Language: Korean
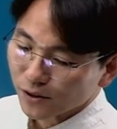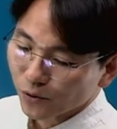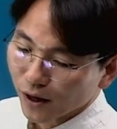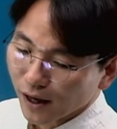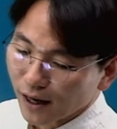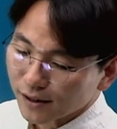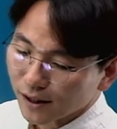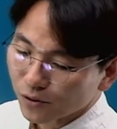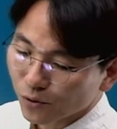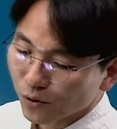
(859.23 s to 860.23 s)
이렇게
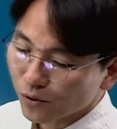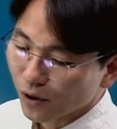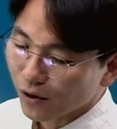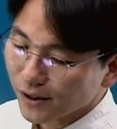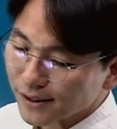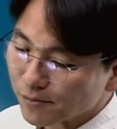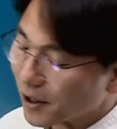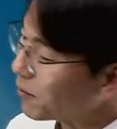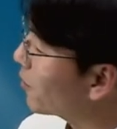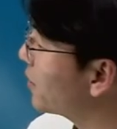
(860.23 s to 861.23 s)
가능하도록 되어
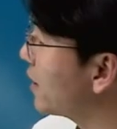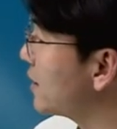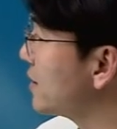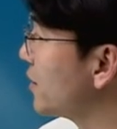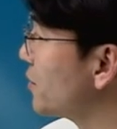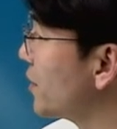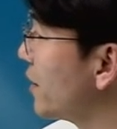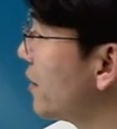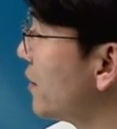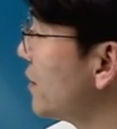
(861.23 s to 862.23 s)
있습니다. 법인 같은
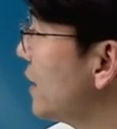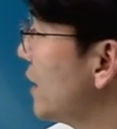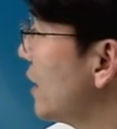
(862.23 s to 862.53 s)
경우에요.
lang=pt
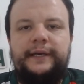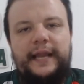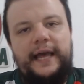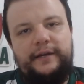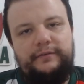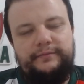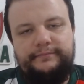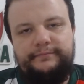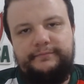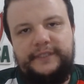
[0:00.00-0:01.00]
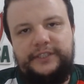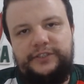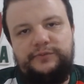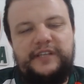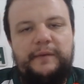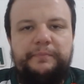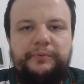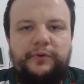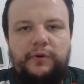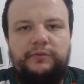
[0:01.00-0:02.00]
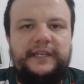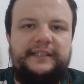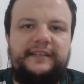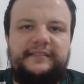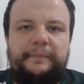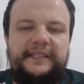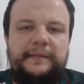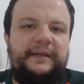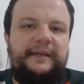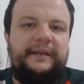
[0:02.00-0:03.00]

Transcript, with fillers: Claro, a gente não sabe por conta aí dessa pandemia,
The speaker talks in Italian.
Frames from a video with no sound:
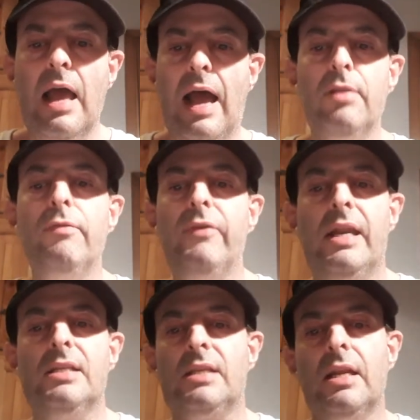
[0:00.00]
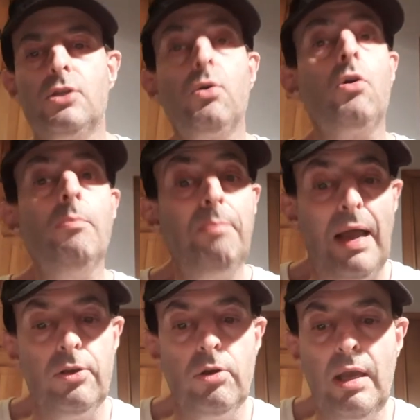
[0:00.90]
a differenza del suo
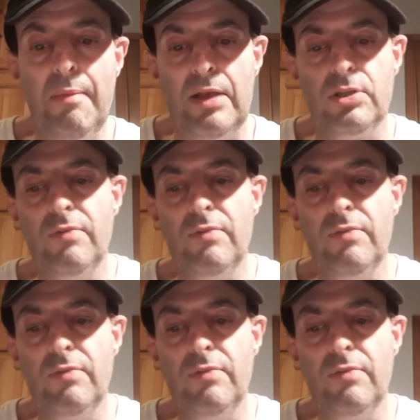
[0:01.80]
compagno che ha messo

• • • • •

WORK INSTRUCTIONS
Output everything in the material exactly. Pictures stay out of it.

RESULT OF THE TASK
Language: Korean
(859.23 s to 860.23 s)
이렇게
(860.23 s to 861.23 s)
가능하도록 되어
(861.23 s to 862.23 s)
있습니다. 법인 같은
(862.23 s to 862.53 s)
경우에요.
lang=pt
[0:00.00-0:01.00]
[0:01.00-0:02.00]
[0:02.00-0:03.00]

Transcript, with fillers: Claro, a gente não sabe por conta aí dessa pandemia,
The speaker talks in Italian.
Frames from a video with no sound:
[0:00.00]
[0:00.90]
a differenza del suo
[0:01.80]
compagno che ha messo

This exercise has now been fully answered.